The film studios where the director Alfred Hitchcock made his earliest movies are to be brought back to life as part of a pounds 30m inner-city development.

Plans have been submitted to revive Gainsborough Studios in London as a working venue for television and commercial work, 50 years after they went dark.

The film directors Alan Parker and Lord (Richard) Attenborough, who worked there early in their careers, are understood to have given encouragement to the proposals, which could help to transform the deprived area of Shoreditch Park.

The British Film Institute (BFI) will launch its national celebrations of the centenary of Hitchcock's birth at the studios this week. An exhibition commemorating Hitchcock will run at the venue at weekends until October.

In its heyday during the 1920s and 1930s, Ivor Novello, James Mason and Margaret Lockwood were among the stars of British cinema working at Gainsborough. The young Alfred Hitchcock started his career there as a sign-writer before plotting the scenario for the first Gainsborough Pictures film, The Passionate Adventure, in 1924.

He was then given the opportunity to direct The Lodger, A Story of the London Fog, starring Novello, which established his reputation. Downhill, produced by Sir Michael Balcon, and Easy Virtue followed in 1927. The most famous of Hitchcock's Gainsborough pictures was The Lady Vanishes, made in 1938 before he departed for the US.

Elderly residents near the studios in Poole Street can still remember the excitement of the filming. Often, the studios would knock on doors to borrow items for props. On other occasions, willing neighbours would be rounded up as extras for crowd scenes.

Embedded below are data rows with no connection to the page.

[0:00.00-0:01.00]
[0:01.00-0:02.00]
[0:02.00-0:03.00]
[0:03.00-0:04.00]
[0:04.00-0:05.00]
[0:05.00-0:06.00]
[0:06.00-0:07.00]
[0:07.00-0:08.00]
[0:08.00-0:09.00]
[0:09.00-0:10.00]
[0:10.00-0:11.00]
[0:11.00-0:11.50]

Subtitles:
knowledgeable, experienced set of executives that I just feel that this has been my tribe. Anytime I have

Keith Meehan, managing director of the new development company, Gainsborough Studios Ltd, said he was delighted to have acquired "a piece of very important history" from other developers after several years of trying to do so.

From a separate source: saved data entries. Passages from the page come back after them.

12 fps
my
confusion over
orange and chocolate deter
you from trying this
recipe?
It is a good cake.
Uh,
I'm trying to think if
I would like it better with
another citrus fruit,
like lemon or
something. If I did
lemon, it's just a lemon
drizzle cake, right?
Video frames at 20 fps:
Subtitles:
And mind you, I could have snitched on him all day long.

"I've been a very keen film fan for a long time and from my younger days can remember seeing Hitchcock films," he said. "There's a huge nostalgia."

A planning application has been submitted and Mr Meehan hopes to win permission by the autumn. If the scheme gets the go-ahead, work will begin next year.

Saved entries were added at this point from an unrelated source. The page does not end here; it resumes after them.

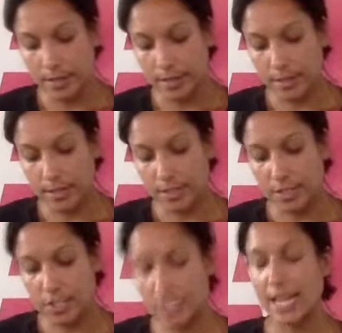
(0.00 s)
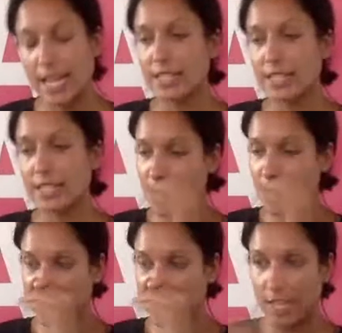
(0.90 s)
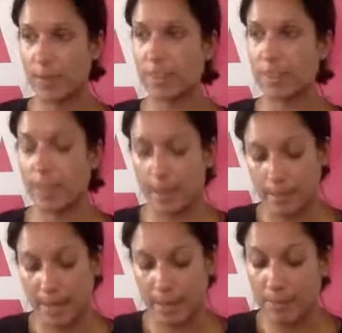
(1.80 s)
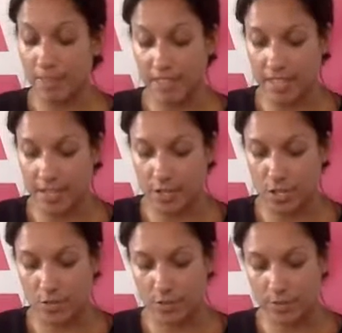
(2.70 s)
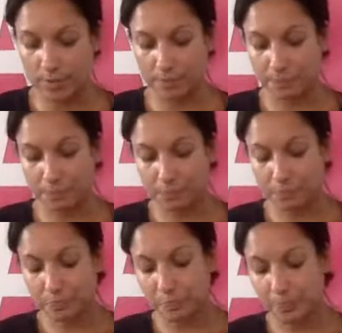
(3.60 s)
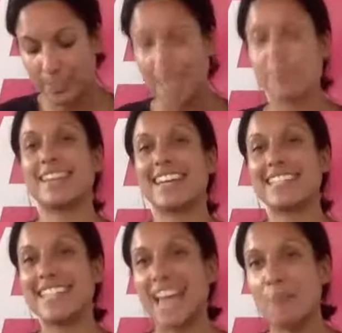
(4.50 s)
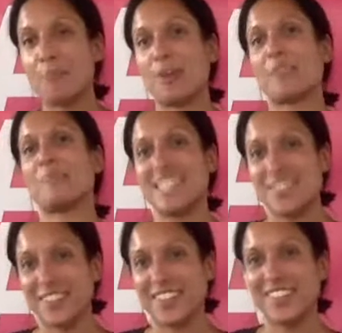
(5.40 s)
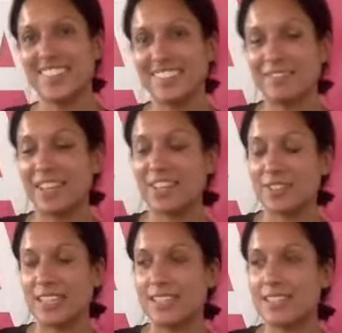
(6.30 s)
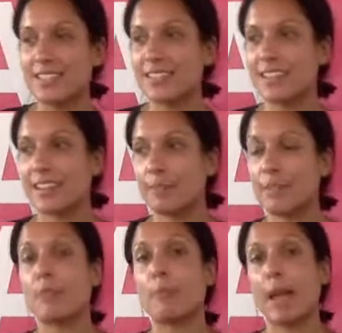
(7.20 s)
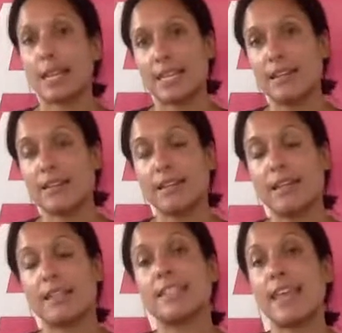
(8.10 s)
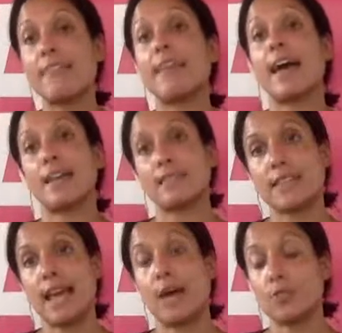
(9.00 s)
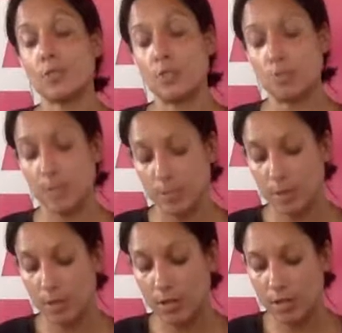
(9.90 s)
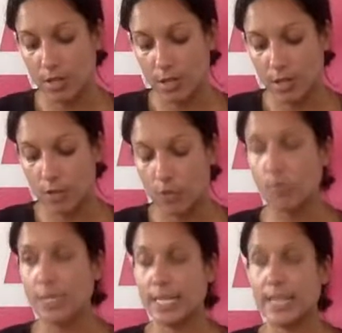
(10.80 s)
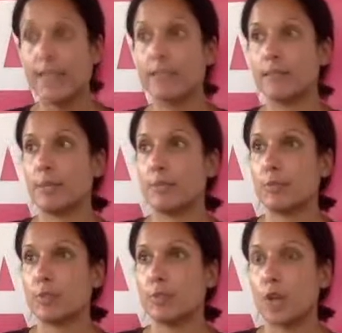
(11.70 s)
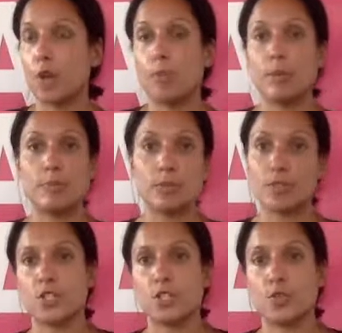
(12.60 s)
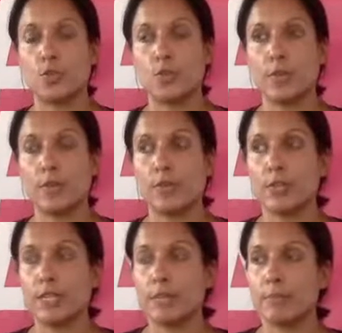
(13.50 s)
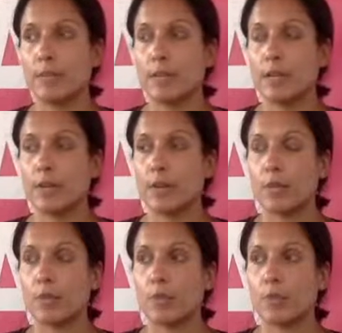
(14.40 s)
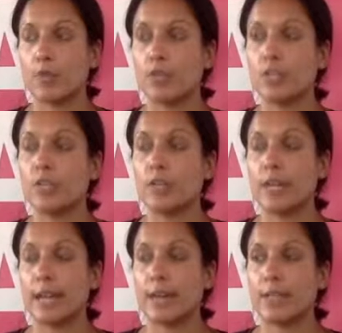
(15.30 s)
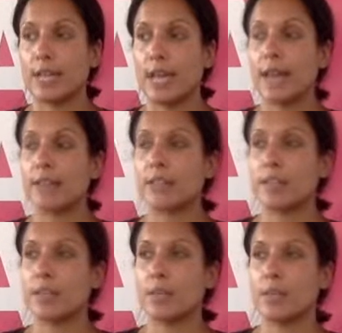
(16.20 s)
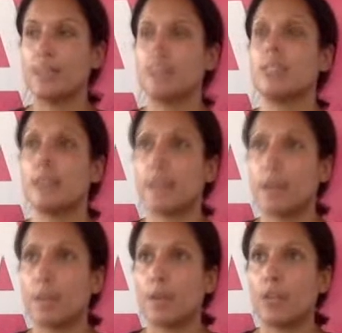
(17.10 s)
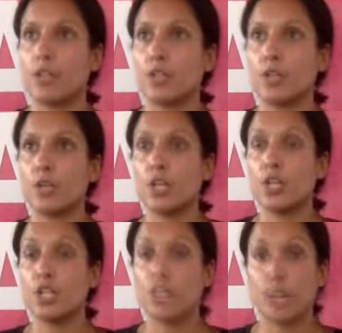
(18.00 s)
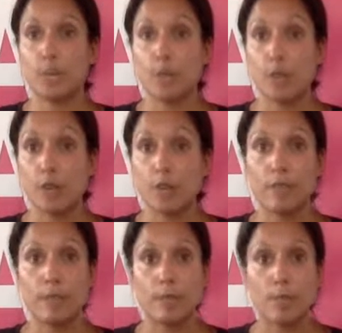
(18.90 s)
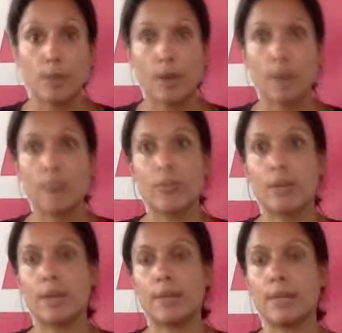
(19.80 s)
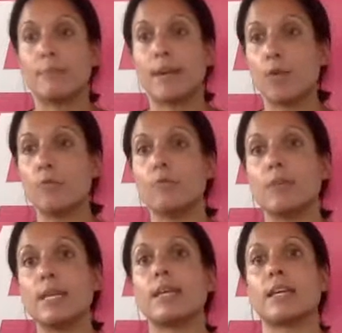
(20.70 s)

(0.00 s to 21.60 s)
And she ended her talk today with empathy in general. Keep collecting out-breath material, make your lists, be reminded, send that out to people who need it, people you know, people you don't. We have a really incredible opportunity right now to ask, like, what is it that I want to share more of, be more of in my own being,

The scheme includes a large sculpture of Hitchcock by the artist Tony Donaldson and accommodation. It is hoped that live-work spaces will encourage a "thriving artistic community" alongside the 5,000 square feet of studio space, Mr Meehan said.

Gainsborough was a former railway power station converted into a two- stage film studio by an American company, Famous Players-Lasky British Productions, founded in 1919.

Following a slump in films in the early 1920s, the studios were sold to Sir Michael Balcon and associates who established Gainsborough Pictures.

A slate of 160 pictures from farces to Boris Karloff horrors and Will Hay comedies were made before the studios were sold in 1949. They have since been used as a carpet warehouse.

A spokeswoman for the BFI said it was pleased to be involved with bringing Hitchcock back to life. "He is going back to where he started off. The exhibition will reinforce that."